ACTIF À NE RIEN ATTENDRE DE PARTICULIER
ACTIF À NE RIEN ATTENDRE DE PARTICULIER
Existe-t-il un mot dans notre langue qui puisse désigner le talent d’être activement à n’attendre rien de particulier ?
Il est facile de ne rien attendre. Il suffit de rester passif, de dormir. Mais actif à ne rien attendre de particulier, c’est une autre paire de manches. C’est cela qu’il faudrait que ce mot puisse désigner : une disponibilité absolue à ce qui arrive sans que ce qui arrive ne soit envoilé de nos propres projections. Naturellement nous projetons sur ce qui va arriver des souhaits et des craintes. Le souhait que cela arrive comme nous le désirons ou la crainte que ça ne se passe pas bien.
Nous attendons naturellement quelque chose de très précis. Cette attente s’appelle espoir quand il faudrait que ce qui arrive tourne en notre avantage et fatalisme quand on s’attend à ce que ça ne soit pas le cas.
Le mot que nous cherchons devrait désigner non pas cette attente passive de quelque chose de particulier, mais une non attente active.
Ce qui arrive n’est alors pas à classer en mauvaise ou en bonne chose. Quand on est disponible à tout ce qui peut arriver, tout est en ordre et l’expérience est faite alors que la vie, même si ce qui arrive ne nous plaît pas, est bonne. Fondamentalement bonne. Notre activité mentale proteste, indisponible à percevoir les cadeaux que nous pouvons recevoir. Elle s’en tient aux apparences. Une maladie grave, un coup du sort, un accident, n’ont rien de bon en soi. Mais ce talent qui est ouvert à ce qui arrive sans classer les événements en bons ou mauvais découvre de la vie tout autre chose qu’une ennemie.
Un jour une amie qui m’avait dit être dans une situation difficile et inextricable, au point de ne pas savoir comment finir son travail écrit de fin d’étude et en même temps assurer un déménagement, m’appela pour me dire qu’il lui était arrivé quelque chose d’inattendu et d’assez extraordinaire.
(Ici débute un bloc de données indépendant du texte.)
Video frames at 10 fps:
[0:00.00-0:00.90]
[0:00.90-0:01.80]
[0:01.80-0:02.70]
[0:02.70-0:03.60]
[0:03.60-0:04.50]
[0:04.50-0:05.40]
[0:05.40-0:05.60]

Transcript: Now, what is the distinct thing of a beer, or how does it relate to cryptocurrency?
Un événement venait de tout arranger.
La vie était bonne avec elle.
Ce qui s’était passé, c’est qu’elle était tombée de vélo et s’était cassé le bras gauche. Personne… Il ne viendrait à l’idée de personne que la vie ait été bonne avec cette amie. Un travail à écrire pour lequel elle manquait de temps, un déménagement qui lui prenait encore plus de temps et là-dessus un accident assez grave… Les problèmes lui venaient en escadrille, n’est-ce pas ? C’est ce que n’importe qui pourrait se dire.
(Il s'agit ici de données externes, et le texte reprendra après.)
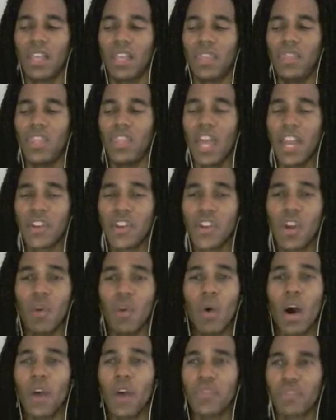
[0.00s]
at no
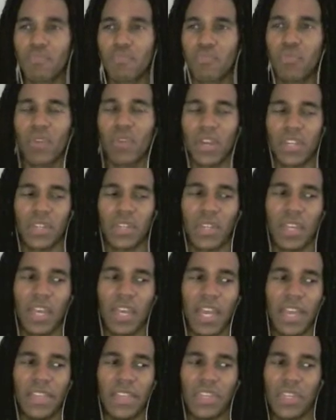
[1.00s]
other point
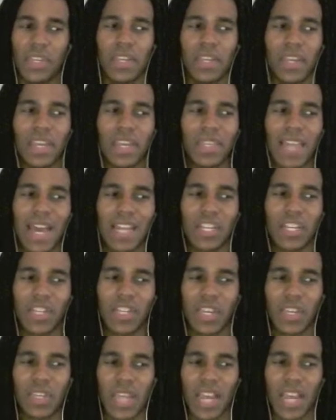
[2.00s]
in sitting in that
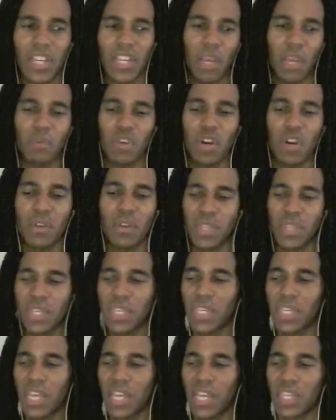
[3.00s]
exact same chair in this
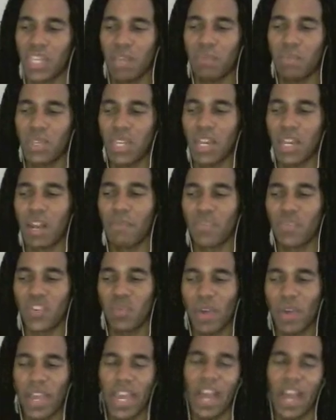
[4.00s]
exact same setup
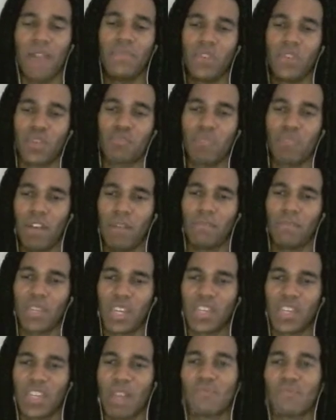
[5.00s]
do I have those problems
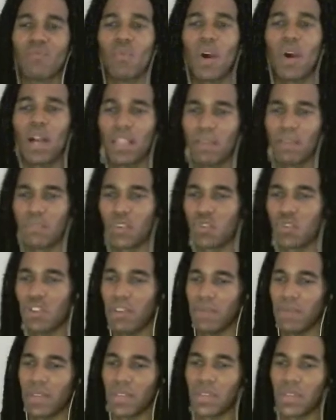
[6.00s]
except while I'm
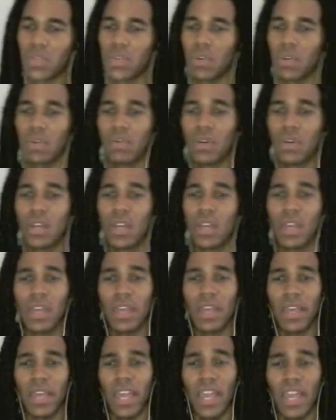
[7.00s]
streaming. So
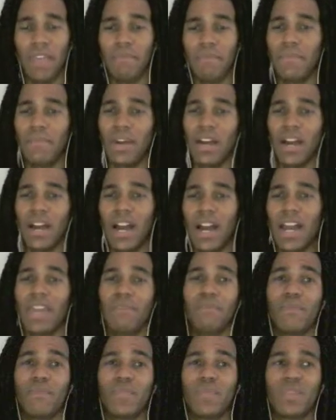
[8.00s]

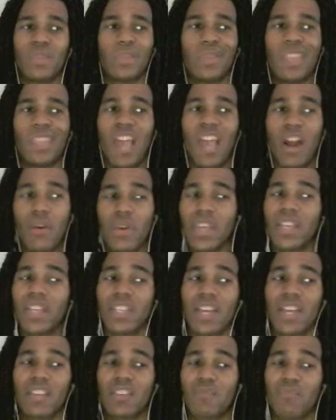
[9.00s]
I'm narrowing it
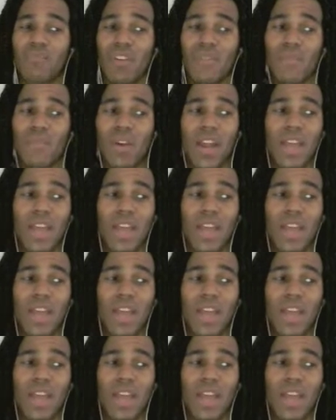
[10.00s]
down to the point where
Mais quand on a le talent d’être activement dans l’attente de rien de particulier, ce qui est un accident peut être vécu également comme un cadeau. De fait, cette amie était intérieurement disponible pour accueillir ce qui lui arrivait sans classer l’événement en mauvais ou en bon événement. Il était comme il était. Et elle obtint de son bailleur compréhensif un délai pour son déménagement ce qui lui permit d’écrire son travail de la main droite (non plâtrée).
Pour lors, le mot que j’utilise pour désigner ce talent est CONFIANCE. La confiance en la vie, qui n’est pas l’espoir que tout va bien ce passer (souvent confiance et espoir sont confondus), mais la non-attente active.